Van Eetvelt, CEO du Sporting : "Kompany, c'est Anderlecht"

Depuis plusieurs semaines, Anderlecht a entamé la vente de masques de protection à l'effigie du club. 70.000 euros ont ainsi pu être récoltés par le Sporting qui a décidé de reverser l'intégralité de ces bénéfices à l'hôpital Joseph Bracops.

Un chèque que Karel Van Eetvelt, le CEO du club, a remis à la direction de l'hôpital ce vendredi.

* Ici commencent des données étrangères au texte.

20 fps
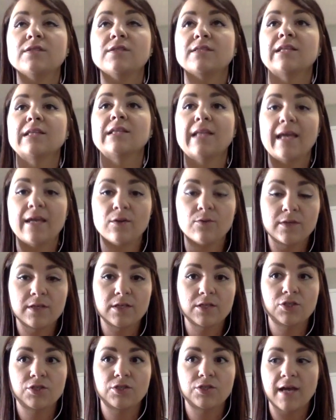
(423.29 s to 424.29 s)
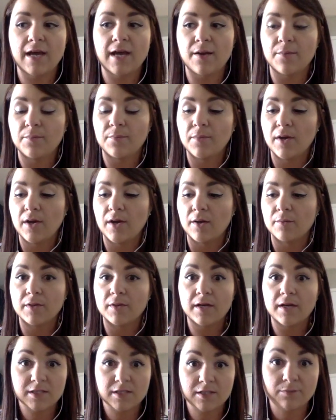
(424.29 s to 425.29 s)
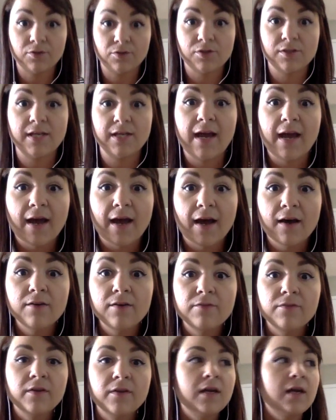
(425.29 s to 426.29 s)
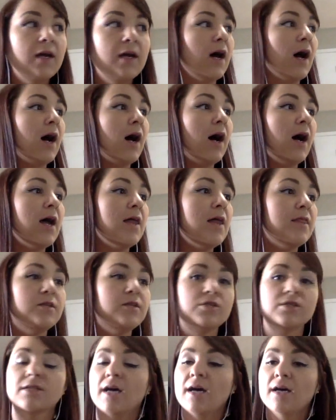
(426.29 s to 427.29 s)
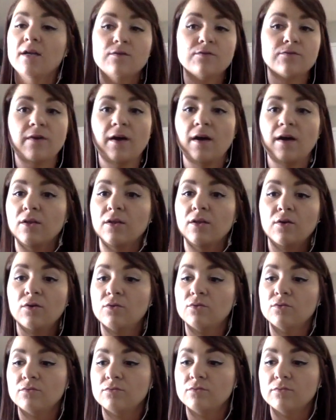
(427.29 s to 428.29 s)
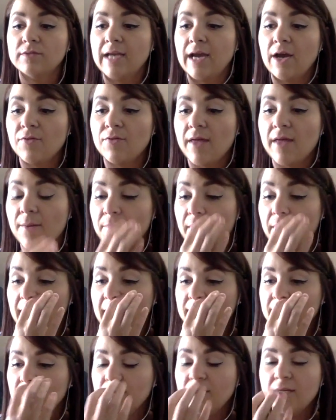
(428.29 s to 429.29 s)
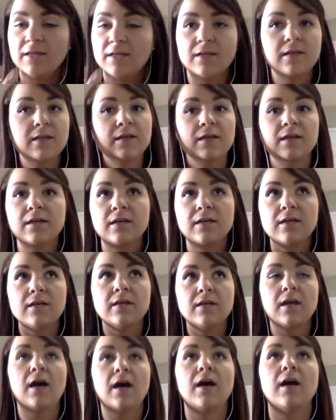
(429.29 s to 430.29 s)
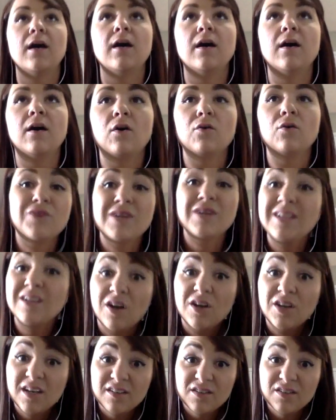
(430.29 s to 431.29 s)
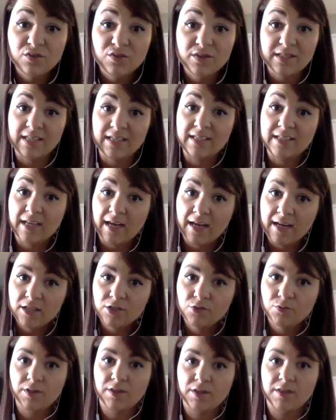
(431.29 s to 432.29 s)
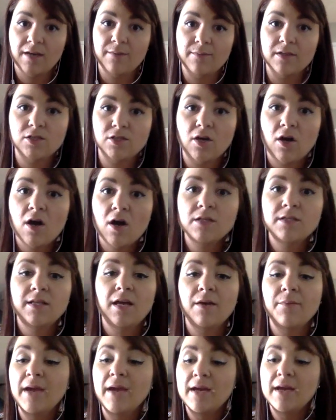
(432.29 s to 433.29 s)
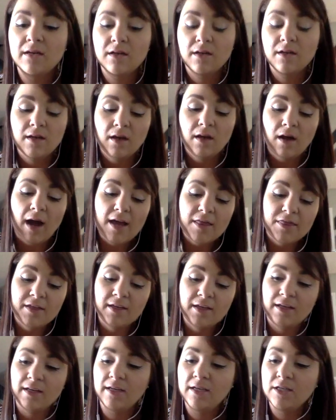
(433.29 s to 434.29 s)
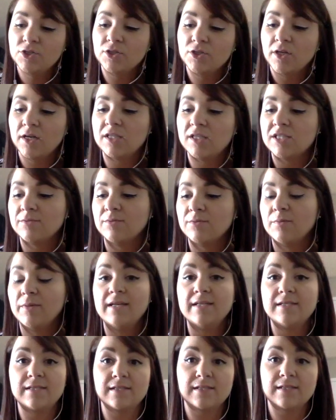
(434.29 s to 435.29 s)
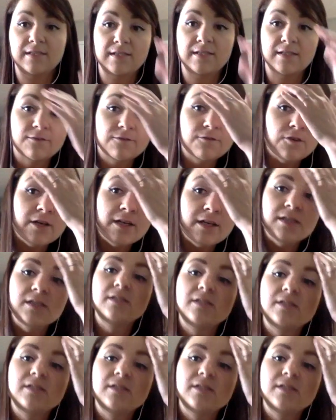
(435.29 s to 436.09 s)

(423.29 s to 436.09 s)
the language that customers have, and then just kind of follow down that path. I mean, really all you have to do is engage with them and talk to them. And I think each customer base is different.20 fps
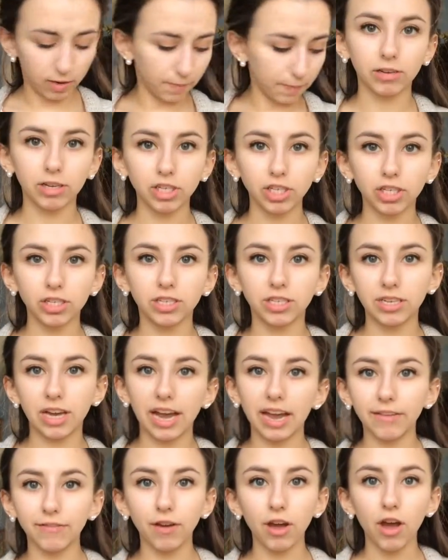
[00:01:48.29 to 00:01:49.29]
Let's just
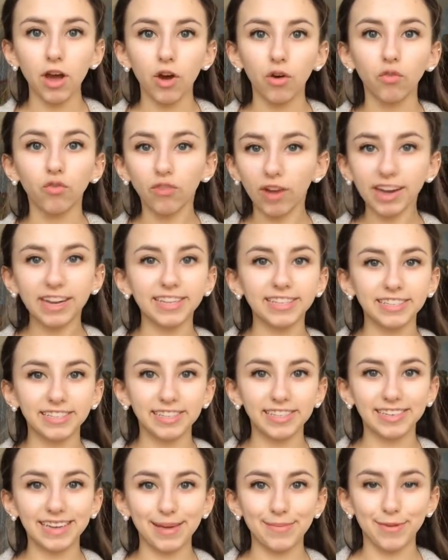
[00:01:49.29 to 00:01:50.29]
dive right into
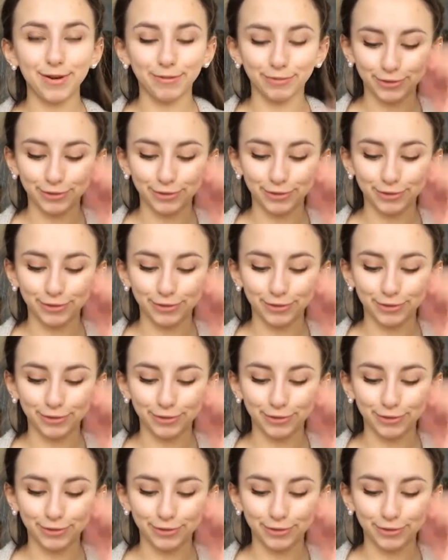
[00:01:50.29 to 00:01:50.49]
the demo.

A l'occasion de cet événement, nous l'avons interviewé pour aborder la situation du club ainsi que les ambitions futures des Bruxellois.

 

Une rencontre qui se fait un jour à peine après l'importante restructuration au sein de la hiérarchie anderlechtoise. Après la nomination de Wauter Vandenhaute comme président du club bruxellois et le retrait de Marc Coucke, la nouvelle direction a donc un ADN quasiment "mauve" : "Je pense que c'est important. Je suis venu avec mon père la première fois quand j'avais six ans. Pour Wauter (Vandenhaute), c'est la même chose. En ce qui concerne Vincent Kompany, il ne faut même pas le spécifier. Vincent, c'est Anderlecht. Je pense que ça peut aider aussi pour revenir aux moments fantastiques qu'on a vécus pendant des décennies."

Conséquence de la restructuration, Vincent Kompany endosse une nouvelle casquette au sein du club. Après celle de joueur, puis d'entraîneur, voici celle d'actionnaire. Trop pour un seul homme ? "Connaissant Kompany il a tellement d'énergie à revendre mais il va évidemment se concentrer sur le sportif. Honnêtement, tout ce qu'on a proposé hier, on en a discuté à trois avec Wauter Vandenhaute et Vincent Kompany. Vincent veut faire partie, non seulement du sportif mais aussi du stratégique. Cela me rend heureux", renchérit Van Eetvelt.

Une question se pose dès lors, cette restructuration est-elle la dernière chance du Sporting ? "Il n'y a jamais de dernière chance. Mais on peut enfin se concentrer à 100% sur le sportif. Ces derniers mois, on devait se concentrer sur d'autres choses. On peut créer une équipe qui, espérons va donner des résultats fantastiques aux supporters." conclut-il.